Last night was one of the worst nights of sleep I have ever had, and I have had many rough nights recently.

Eating disorders are messy, evil illnesses. It took me years before I stopped going to bed hungry IN RECOVERY, let alone all the times before that that I wasn’t sleeping because I was too hungry and practically invited the sleeplessness because it meant I was losing weight. It’s infuriating that lack of nutrition and my body trying to get me to eat by staying awake use to be my problem for not getting sleep and now it’s just straight up relentless anxiety.

I thought finally letting go of much of the eating disorder would feel much more freeing. It does feel freeing in a lot of ways, but it’s as if it opened up a whole other door for trauma to wreak havoc on my body. Sometimes, I want to go back and stay back because sometimes the eating disorder seems like it was a better path than trying to work through and get out of this trauma-land-quicksand. The eating disorder is predictable, at least. Panic attacks can come out of fucking nowhere sometimes. Triggers can be anything, sometimes unconsciously, and that is a hard pill to swallow. I feel like a disaster waiting to happen: not sure when I’ll hyperventilate and believe I’m about to die, but it will happen eventually…thanks brain!

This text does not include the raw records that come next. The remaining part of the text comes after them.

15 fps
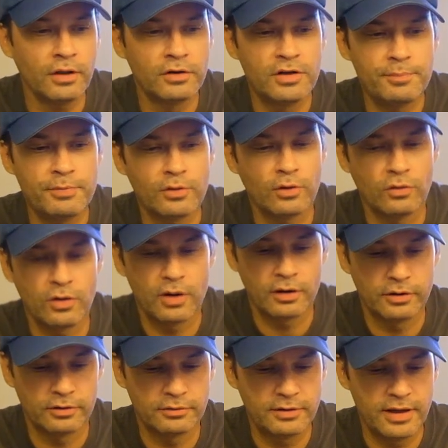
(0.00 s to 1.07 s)
Typical
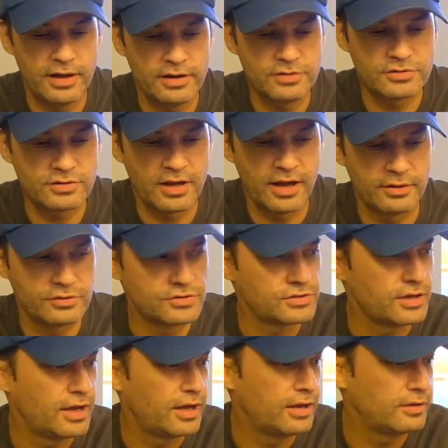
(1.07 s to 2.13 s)
lager taste, I would
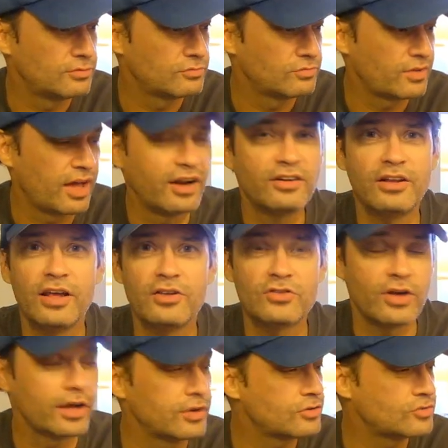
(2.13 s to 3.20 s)
say. Kind of tastes
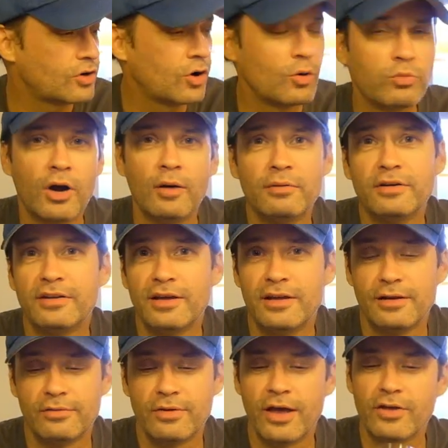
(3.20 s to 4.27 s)
like a Staropramen
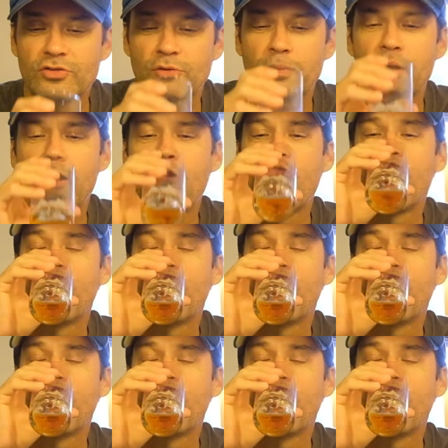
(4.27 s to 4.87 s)
10, if you ask me.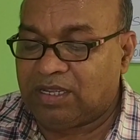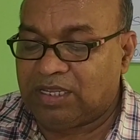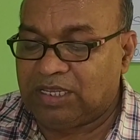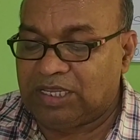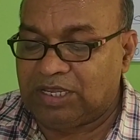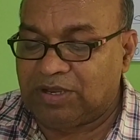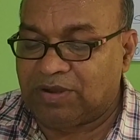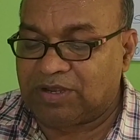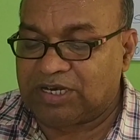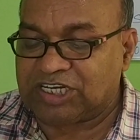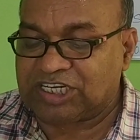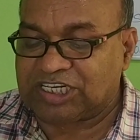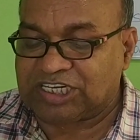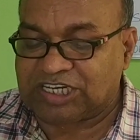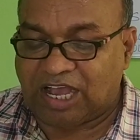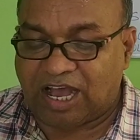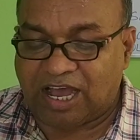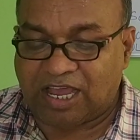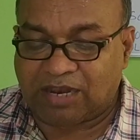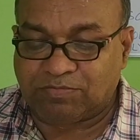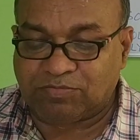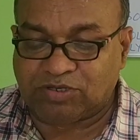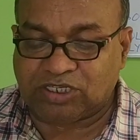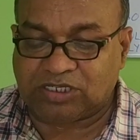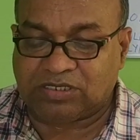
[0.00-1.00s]
your
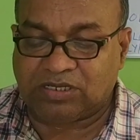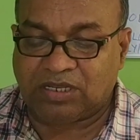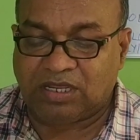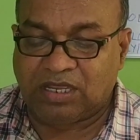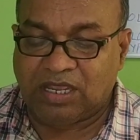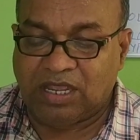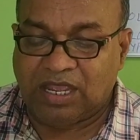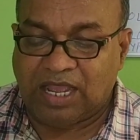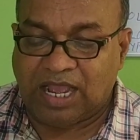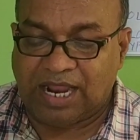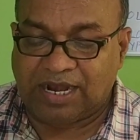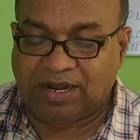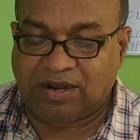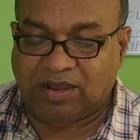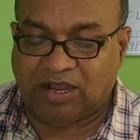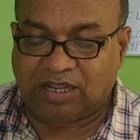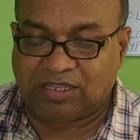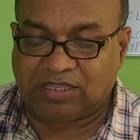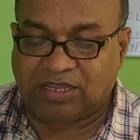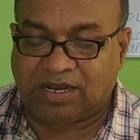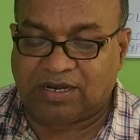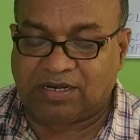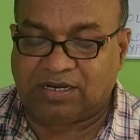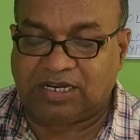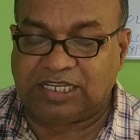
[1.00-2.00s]
storms and
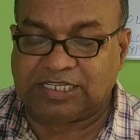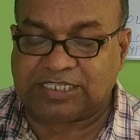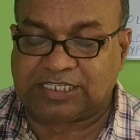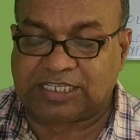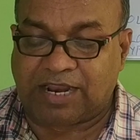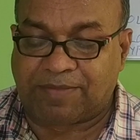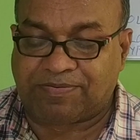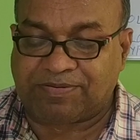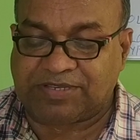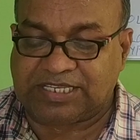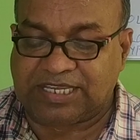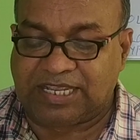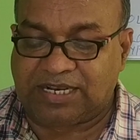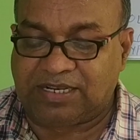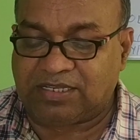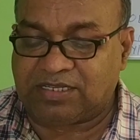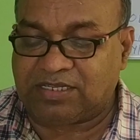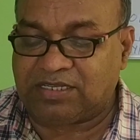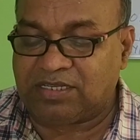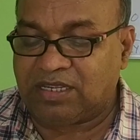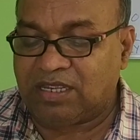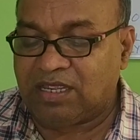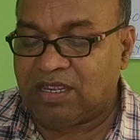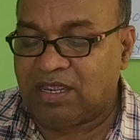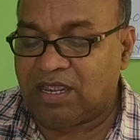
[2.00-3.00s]
other disruptions,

I don’t ever wish this amount of sleep on anyone. It’s pure torture and makes living extremely difficult. I am so cranky and unproductive and it makes me feel like a huge waste of space. Which, depending on where I’m at emotionally, can trigger the eating disorder. IT’S A DREADFUL CYCLE I WANT OUT OF!

There HAS to be another way, besides medication, to get my system sleeping and my anxiety under control. Lorazepam works, but I am so afraid of becoming addicted and never being able to sleep without it that I feel a bit chaotic with having it in my possession and instructions to use as needed when it feels like every night is needed.

So, starting May 1, I’m going to try my very best to follow this yoga plan. I love that the theme is trust–I’ve been working on trusting myself, my intuition, my wolfpack, my inner circle, and God. Maybe the next trust exercise is to trust my breath.

I’m putting it up for accountability. I’ve thought about doing these month plans dozens of times and never followed through. But I have to make a change, because this current pattern of insanely low amounts of sleep is going nowhere good. It’s only bringing me to dark places I never wanted to be.